Here are a few of the documents that I used during my numerous configurations of Snort.

http://www.snort.org/docs/FreeBSD47RELEASE-Snort-MySQLVer1-3.pdf

That is a great beginners document with additional information on how to get FreeBSD
up and running in a snap as well as setting up Snort and MySQL. There is also a great
shell script that if placed in /usr/local/etc/rc.d will allow you to start snort automatically
on boot.

http://www.andrew.cmu.edu/~rdanyliw/snort/acid_config.html

A how-to on configuring Acid. This is where I got the information on the database
permissions for Acid (so I could generate the Postgresql script mentioned earlier)

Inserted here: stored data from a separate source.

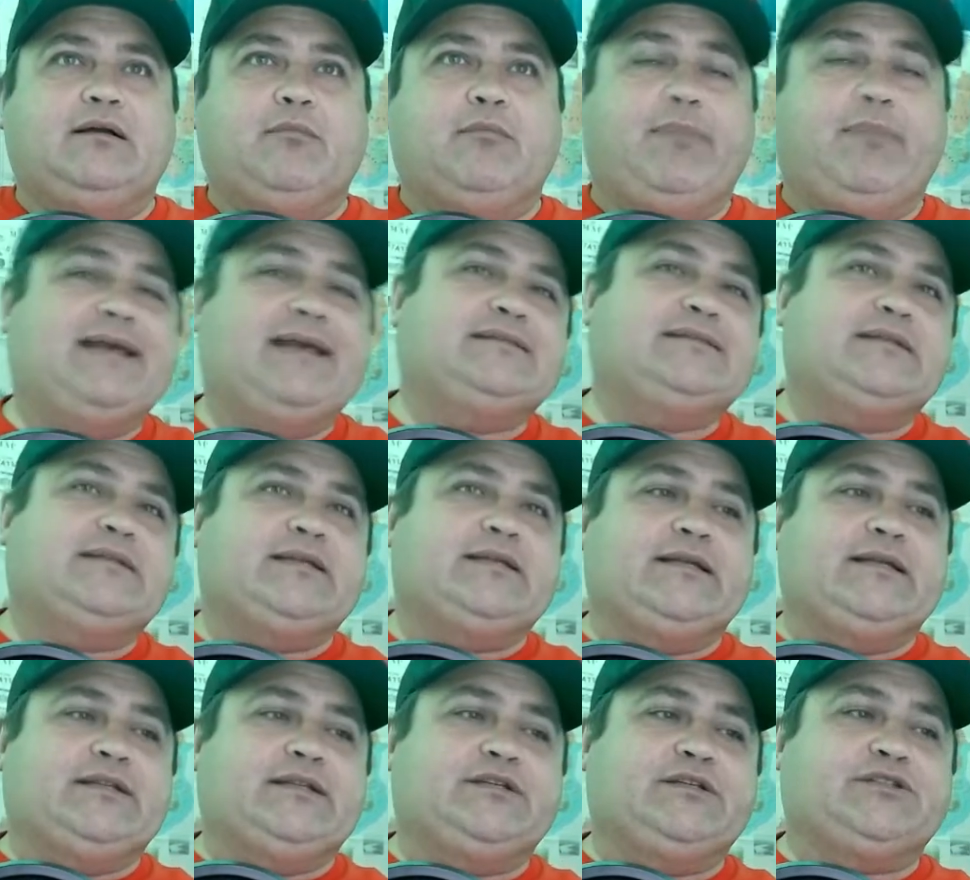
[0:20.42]
basically,
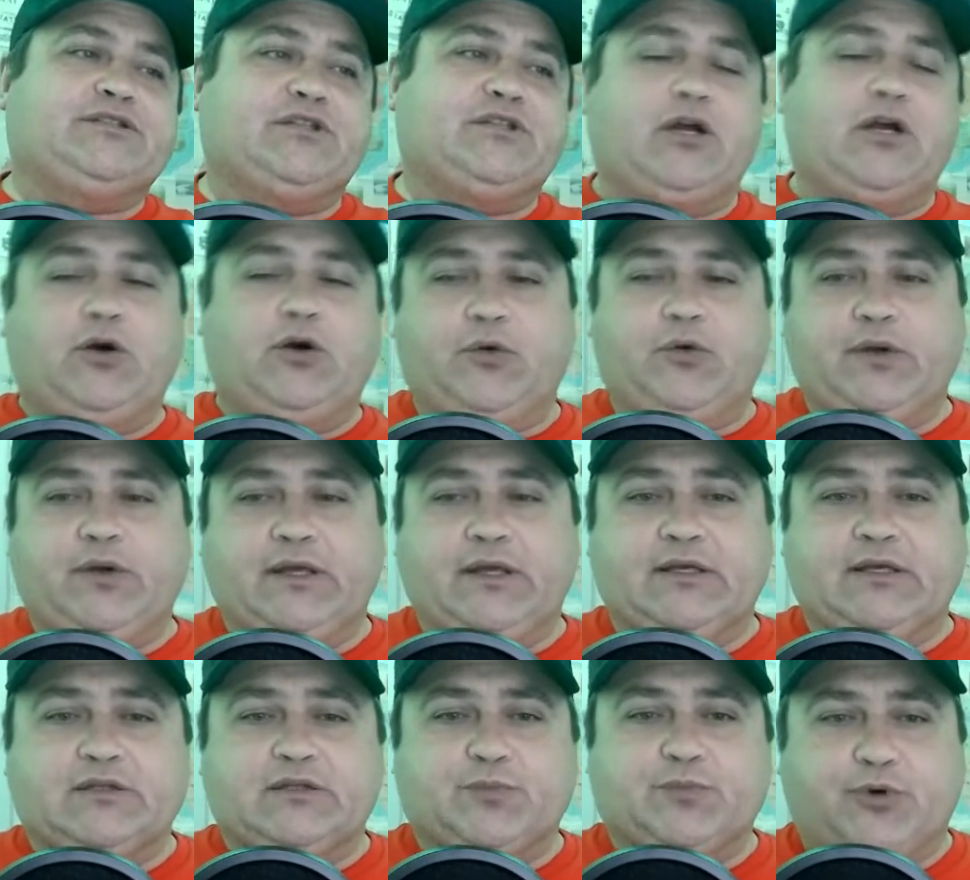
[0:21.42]
this show
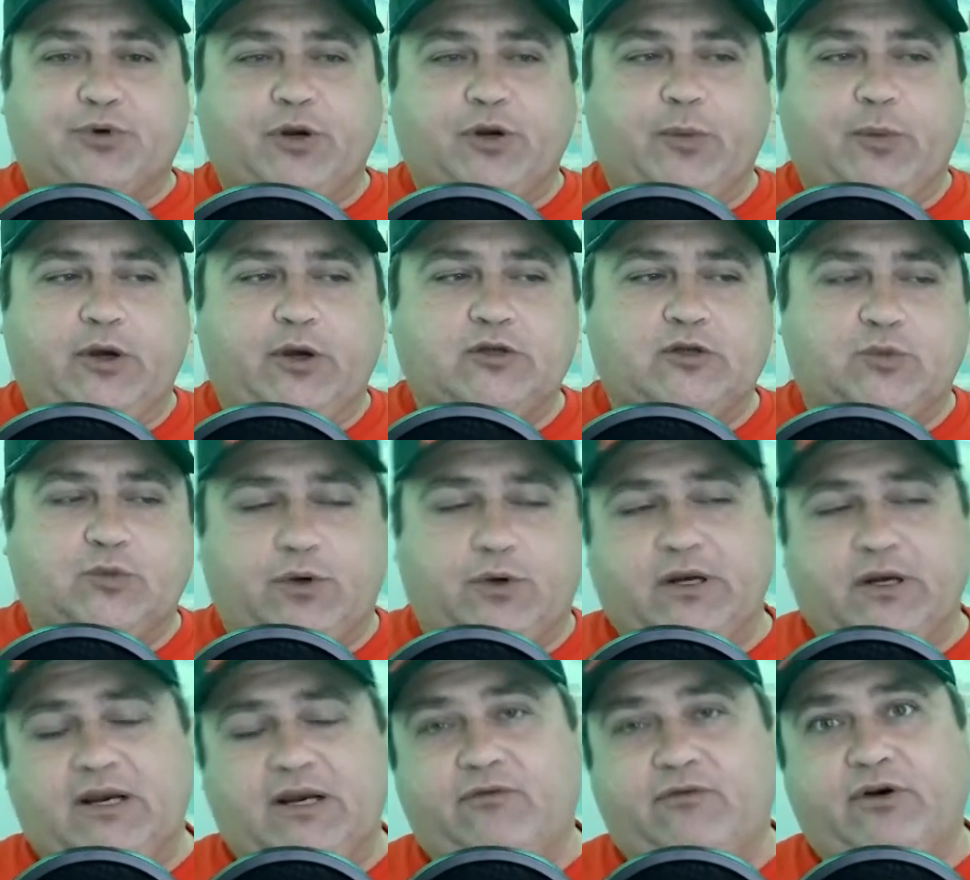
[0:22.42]
is pretty much what
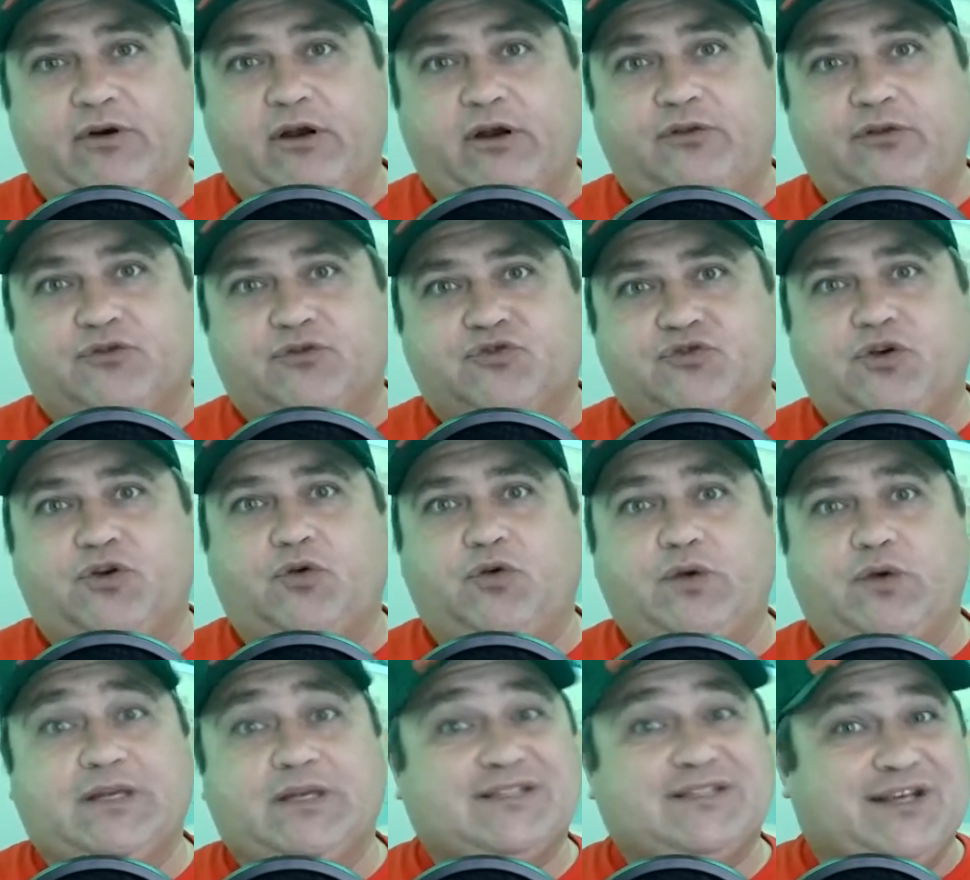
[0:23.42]
every other show
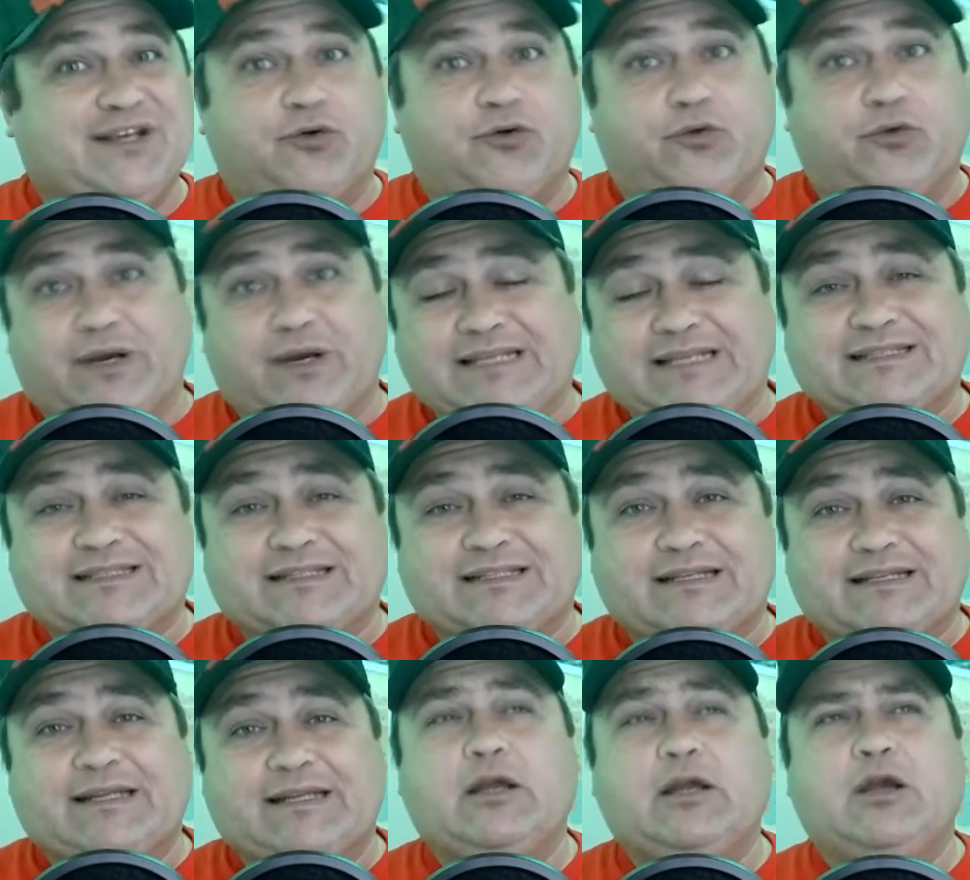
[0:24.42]
is here
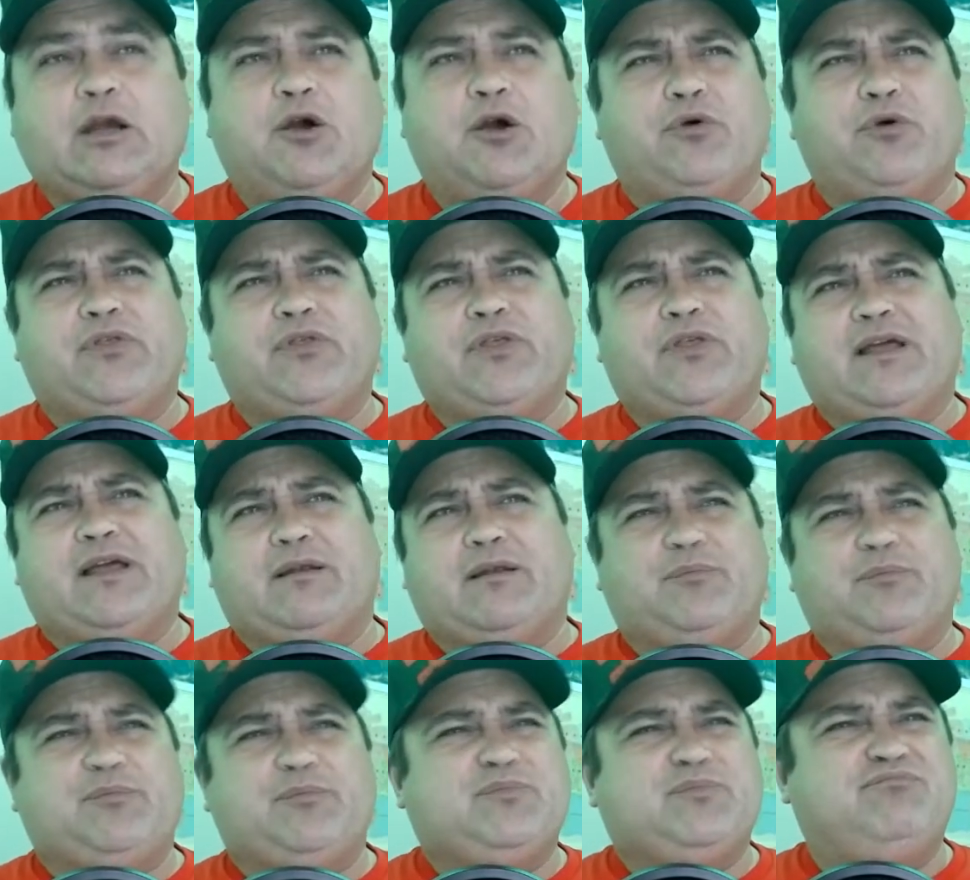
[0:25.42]
recently within a
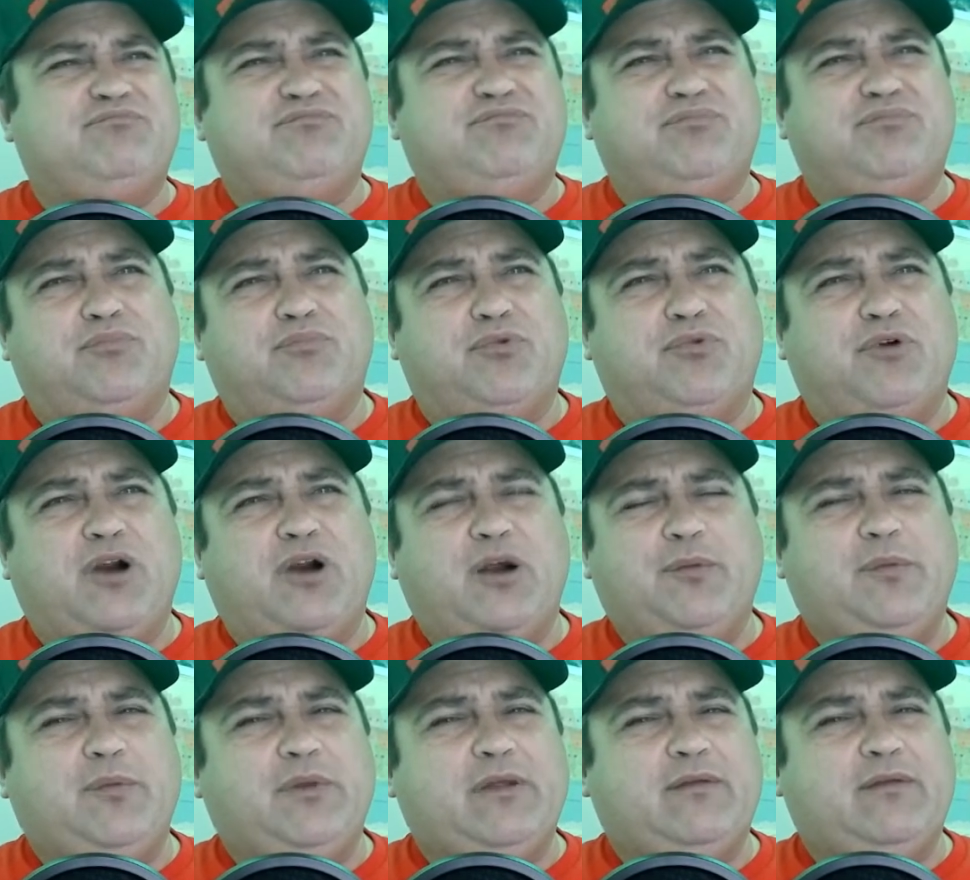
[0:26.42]

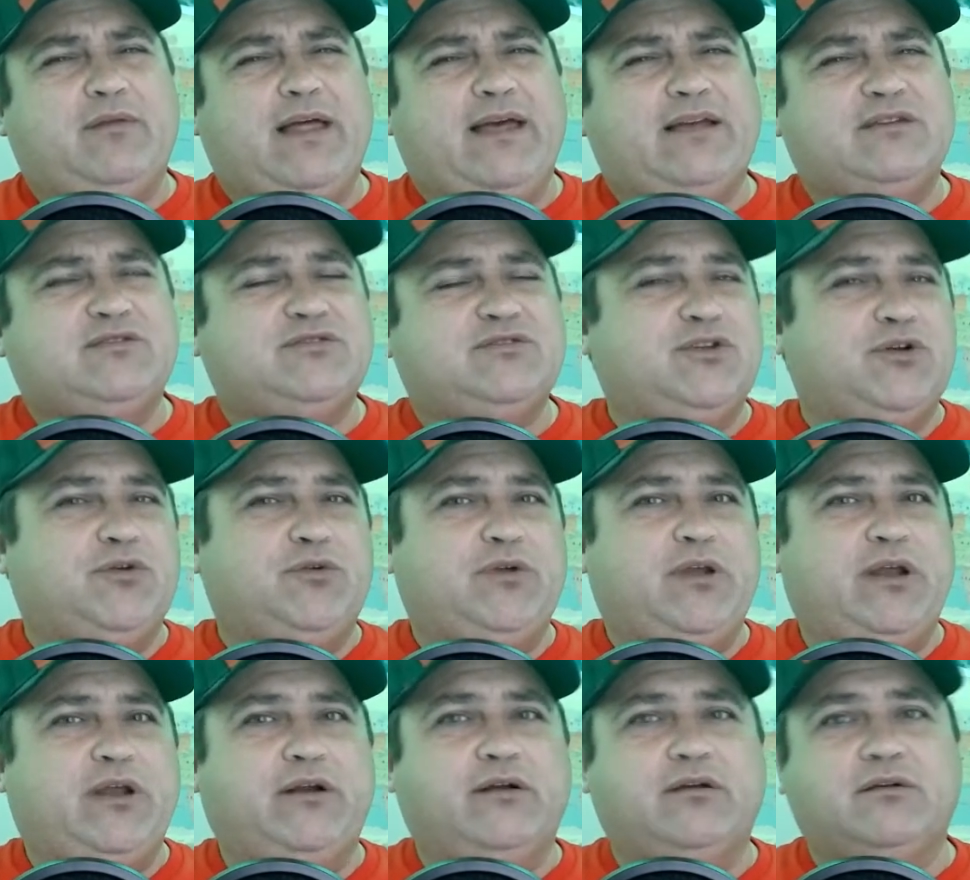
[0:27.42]
probably last two
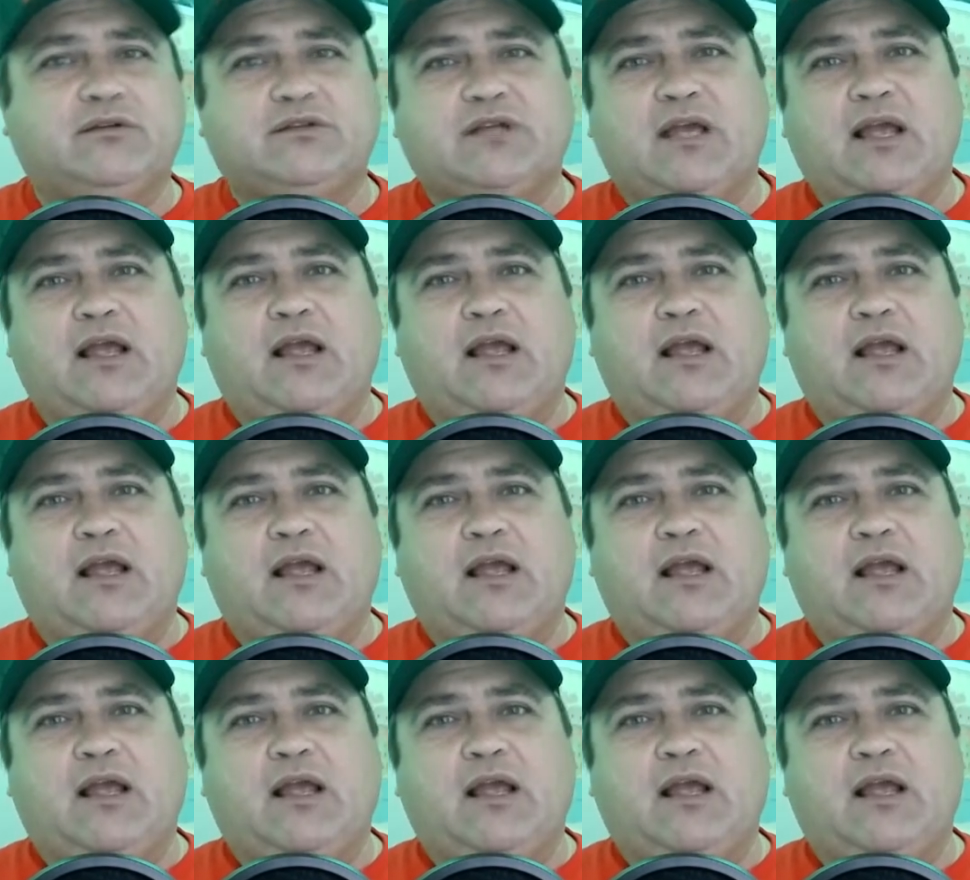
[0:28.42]
years.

http://www.kellys.net/snort/

A great quick read document, helped me with my first initial installation of Snort with
Postgres.


Appendix

Configuring Logrotate

I am currently using logrotate to rotate some of flat files created by snort. Such as the
alert file and portscan.log. Simple reason behind this is I parse these scripts on a daily
basis, and this was the easiest way to keep a past record of files and continue to parse
them. First the install.
`cd /usr/ports/sysutils/logrotate && make install`

To configure this is rather easy, in the file /usr/local/etc/logrotate.conf you need to
specify how long you want to keep the logs, the frequency at which to update them, as
well as a directory to store specifics in. Usually this line looks “include
/usr/local/etc/logrotate.d” in that directory you want to place a file (in my case snort),
and include the following lines in that file.

/home/snort/alert {
postrotate
/usr/bin/killall -HUP snort
endscript
}
/home/snort/portscan.log {
compress
postrotate
/usr/bin/killall -HUP snort
endscript
}

This configuration will rotate Snort’s alert and portscan.log files every time period
compressing portscan.log and after the files have been rotated ‘hanging-up’ the process
causing Snort to restart and create new log files and write to them.

One last thing to add before this part works. You must tell cron to run logrotate. This
can be done by adding the following line to /etc/crontab

30 8 * * * root /usr/local/sbin/logrotate /usr/local/etc/logrotate.conf

This will rotate the logs every day at 8:30am.